Singing Schumann is likely to become the standard introduction to some of the best-loved songs in the singer's repertoire. Written by a distinguished performer and internationally known teacher, the book offers astute, practical advice for bringing Robert Schumann's Lieder to life in performance.
Richard Miller guides the reader through the interpretation of all of Schumann's solo and duet songs, drawing thoroughly on Schumann's compositional style and its historical background. In addition to covering the "familiar forty"--the much-performed songs Schumann composed in and around 1840 while trying to win the hand of Clara Wieck--Miller takes an in-depth look at the lesser known early and later songs. In particular, he focuses on the rich and varied repertoire of Schumann's later years, challenging the conventional view that these works reflect a decline in the composer's creative powers.

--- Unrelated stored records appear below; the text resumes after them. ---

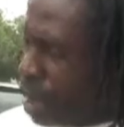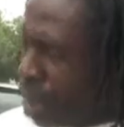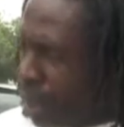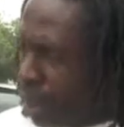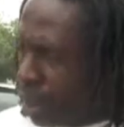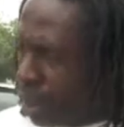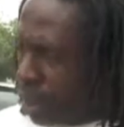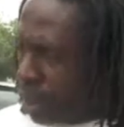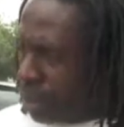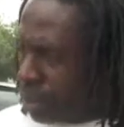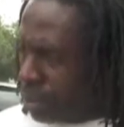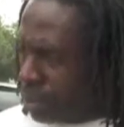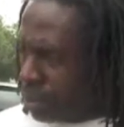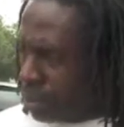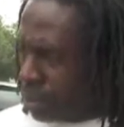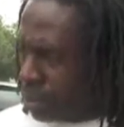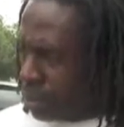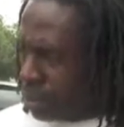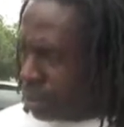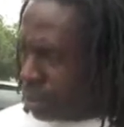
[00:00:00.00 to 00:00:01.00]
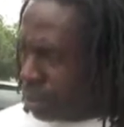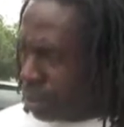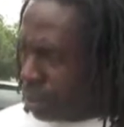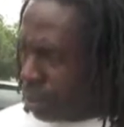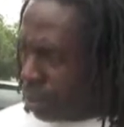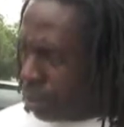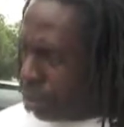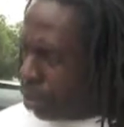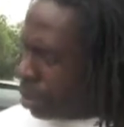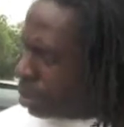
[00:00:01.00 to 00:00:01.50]
And
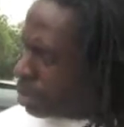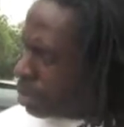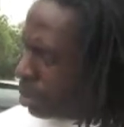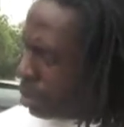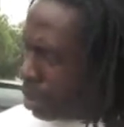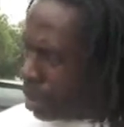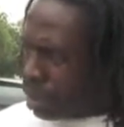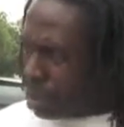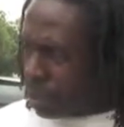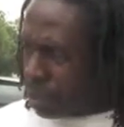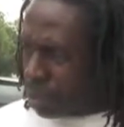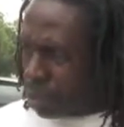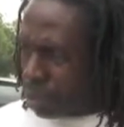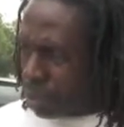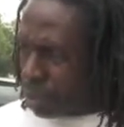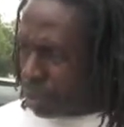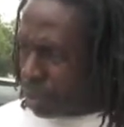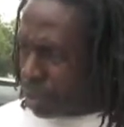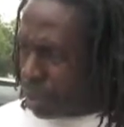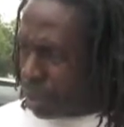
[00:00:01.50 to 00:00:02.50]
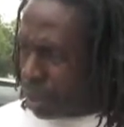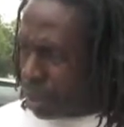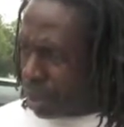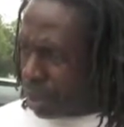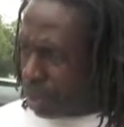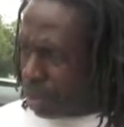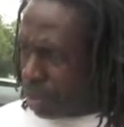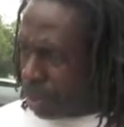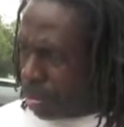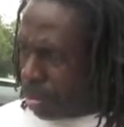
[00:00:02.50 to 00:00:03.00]
the worse my experiences
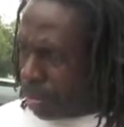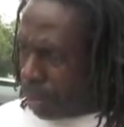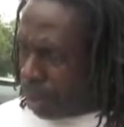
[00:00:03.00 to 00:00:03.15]
become,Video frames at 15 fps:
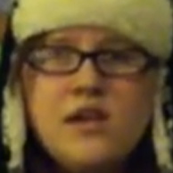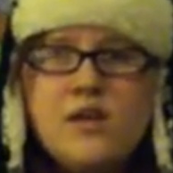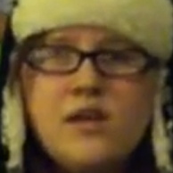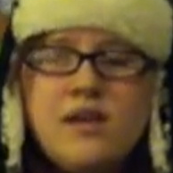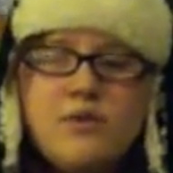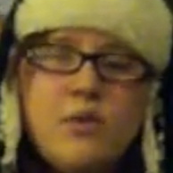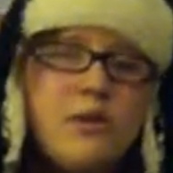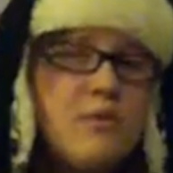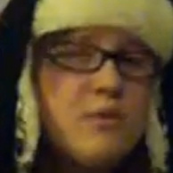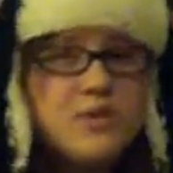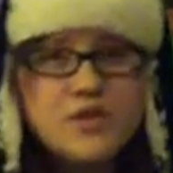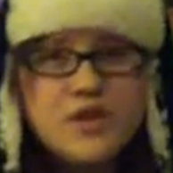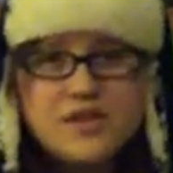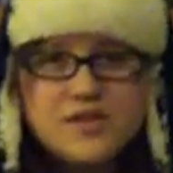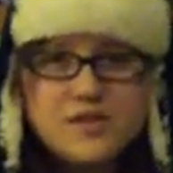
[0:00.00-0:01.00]
or whatever, where everyone
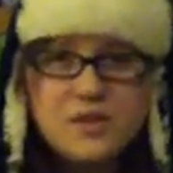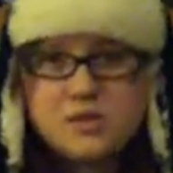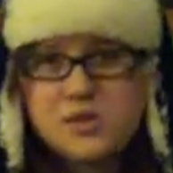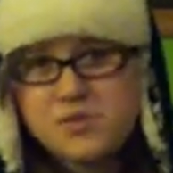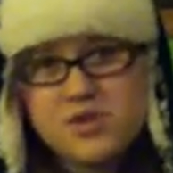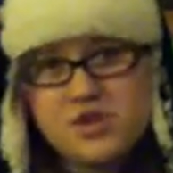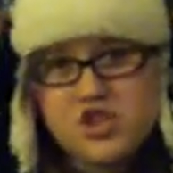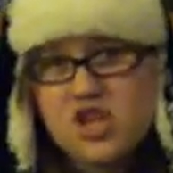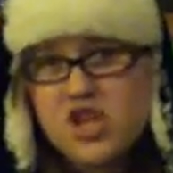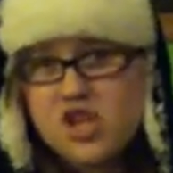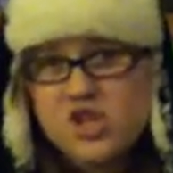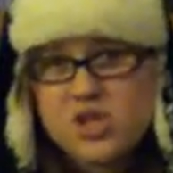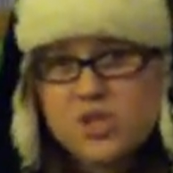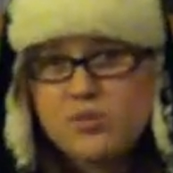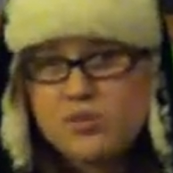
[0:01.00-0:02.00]
draws, you know, spirits drawn
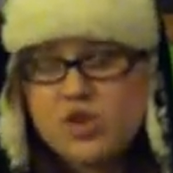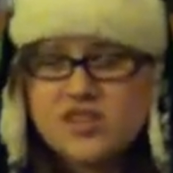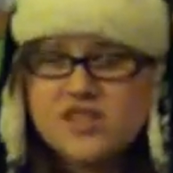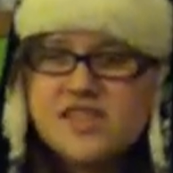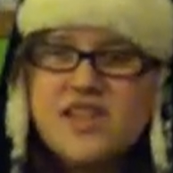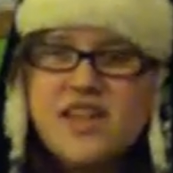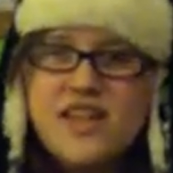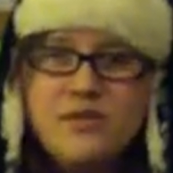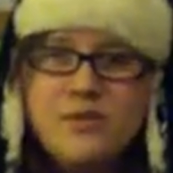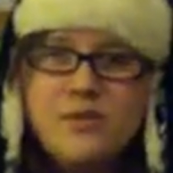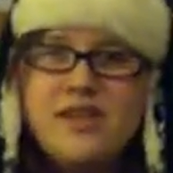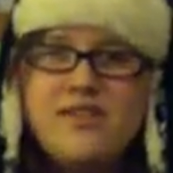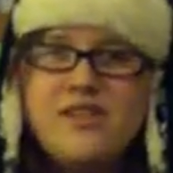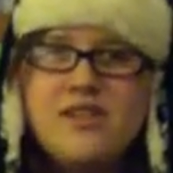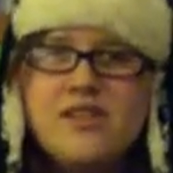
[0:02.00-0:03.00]
in Cimarron style or
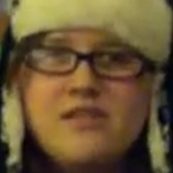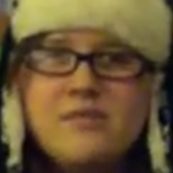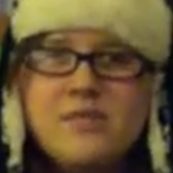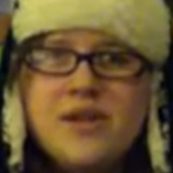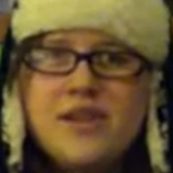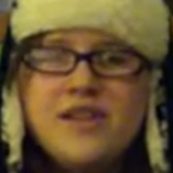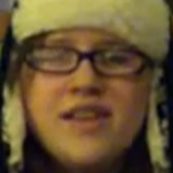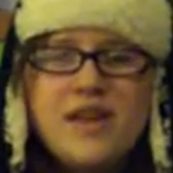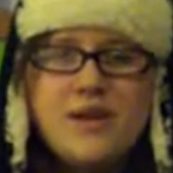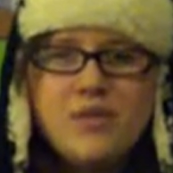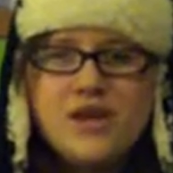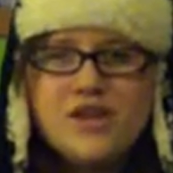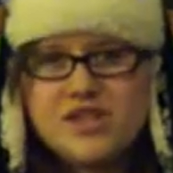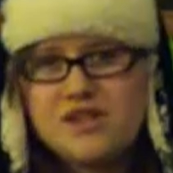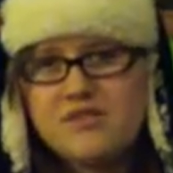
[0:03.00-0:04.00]
whatever. And then I
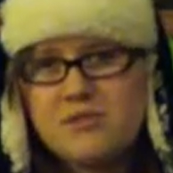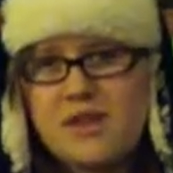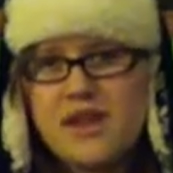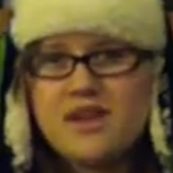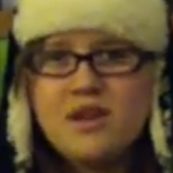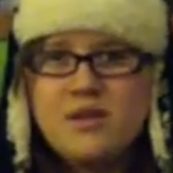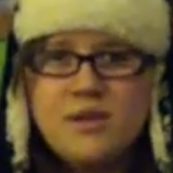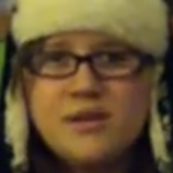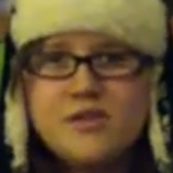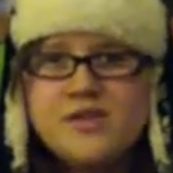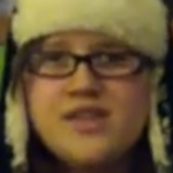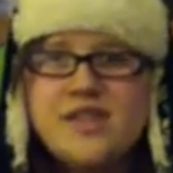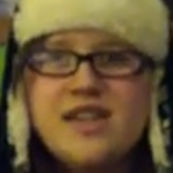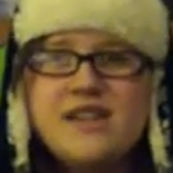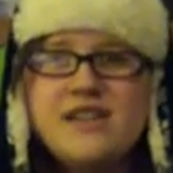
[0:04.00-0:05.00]
branched out from that and got my own
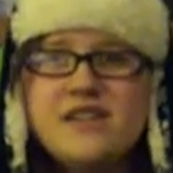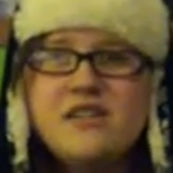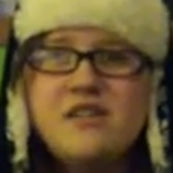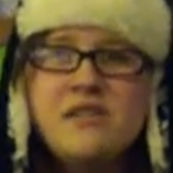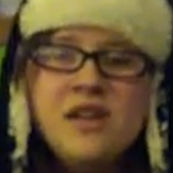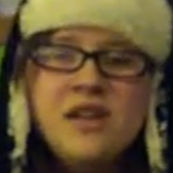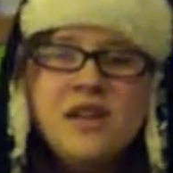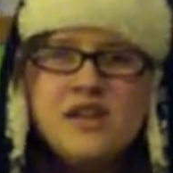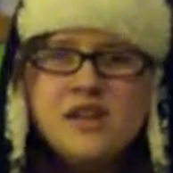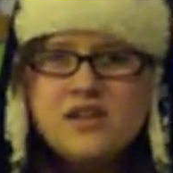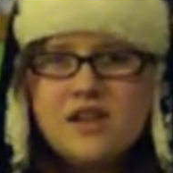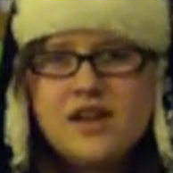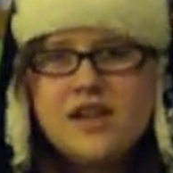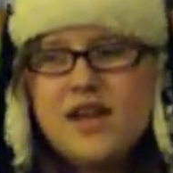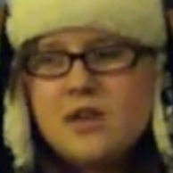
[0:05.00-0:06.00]
style, and
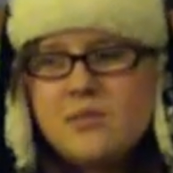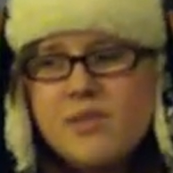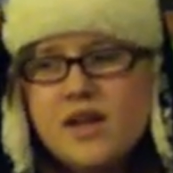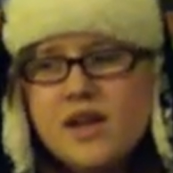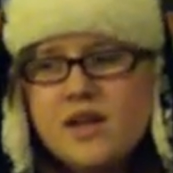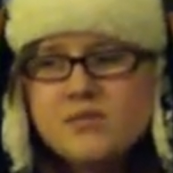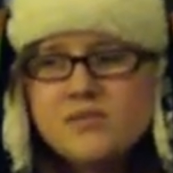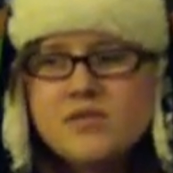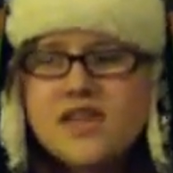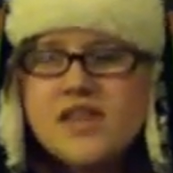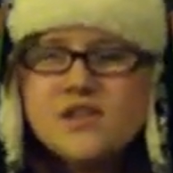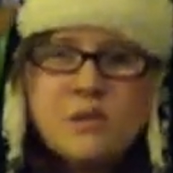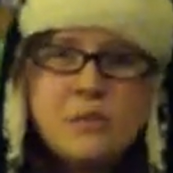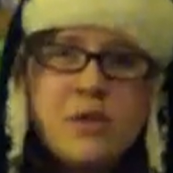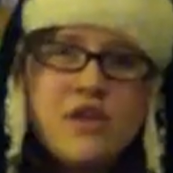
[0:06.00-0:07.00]
I kind of pick up
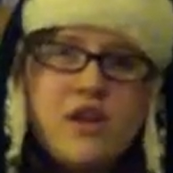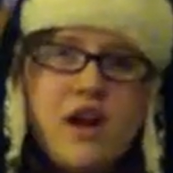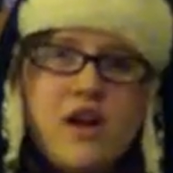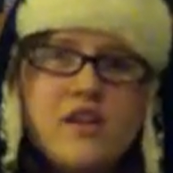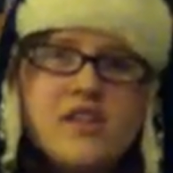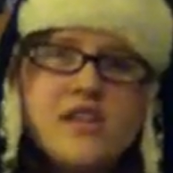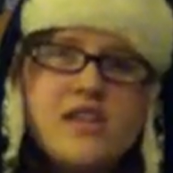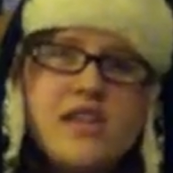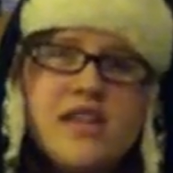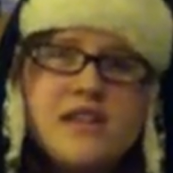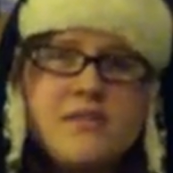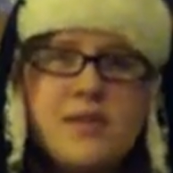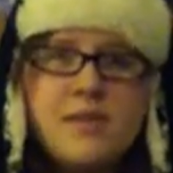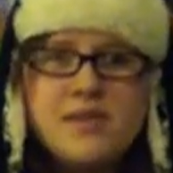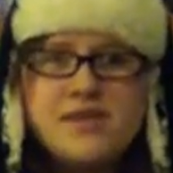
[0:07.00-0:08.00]
things from other artists,
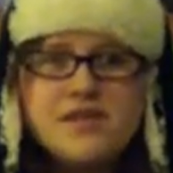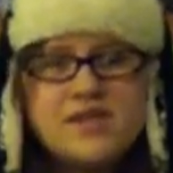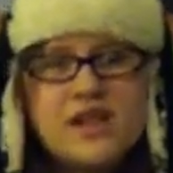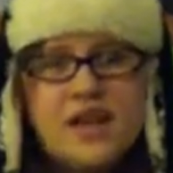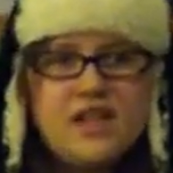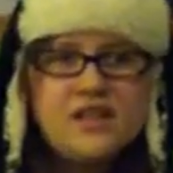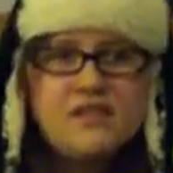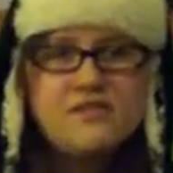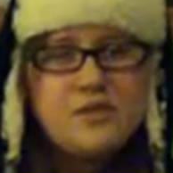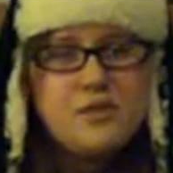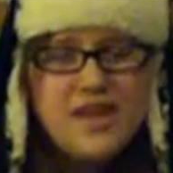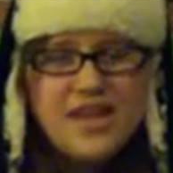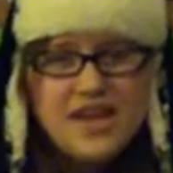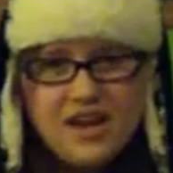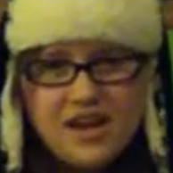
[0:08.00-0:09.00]
like maybe a style of
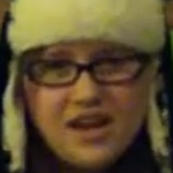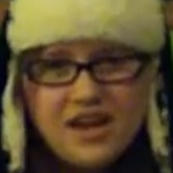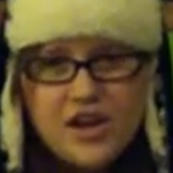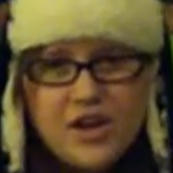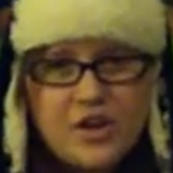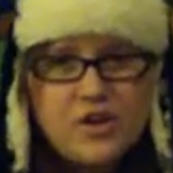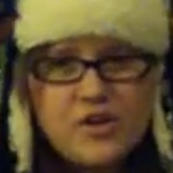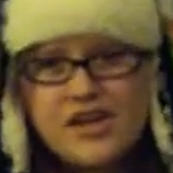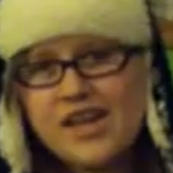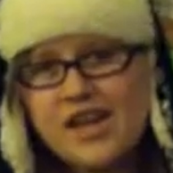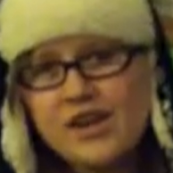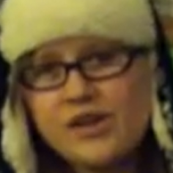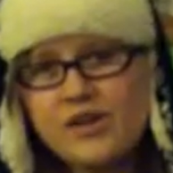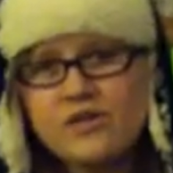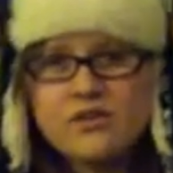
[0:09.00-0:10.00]
doing an eye or an
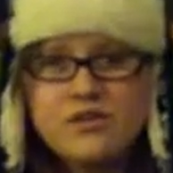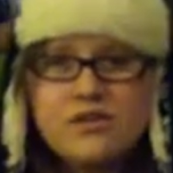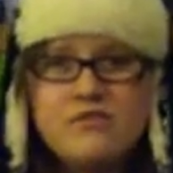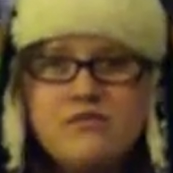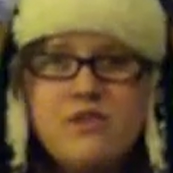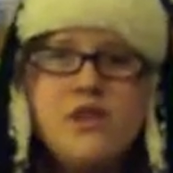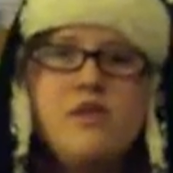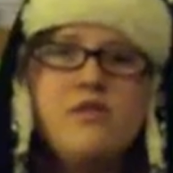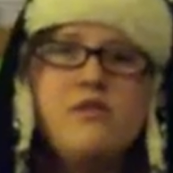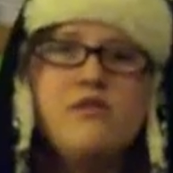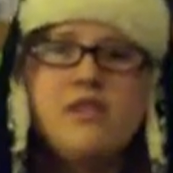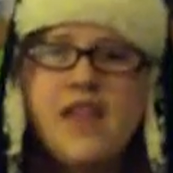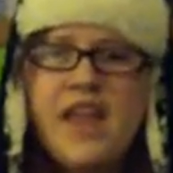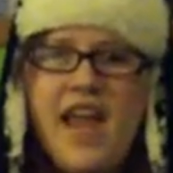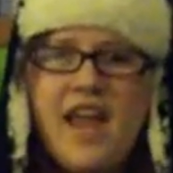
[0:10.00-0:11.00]
ear or, you know,
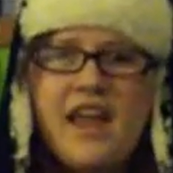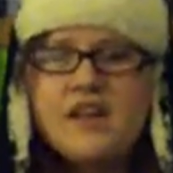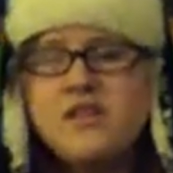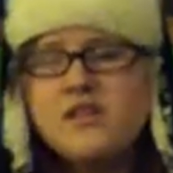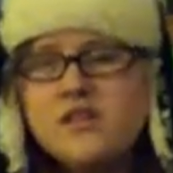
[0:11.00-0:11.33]
leg.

Singing Schumann begins with an overview of Schumann as a song composer and then proceeds to survey the entire repertoire, song by song. It features the well-known cycles, including the Eichendorff Liederkreis, Frauenliebe und -leben, and Dichterliebe, as well as the Liederalbum für die Jugend and settings of texts by Goethe, Burns, Rückert, and Kulmann. Using numerous musical examples, Miller uncovers Schumann's characteristic compositional devices and describes his novel and experimental approaches to the interpretation of texts, often achieved through exceptionally colorful keyboard accompaniments.
Musically sensitive and eminently readable, Singing Schumann is an invaluable guide for teachers, coaches, pianists, and singers.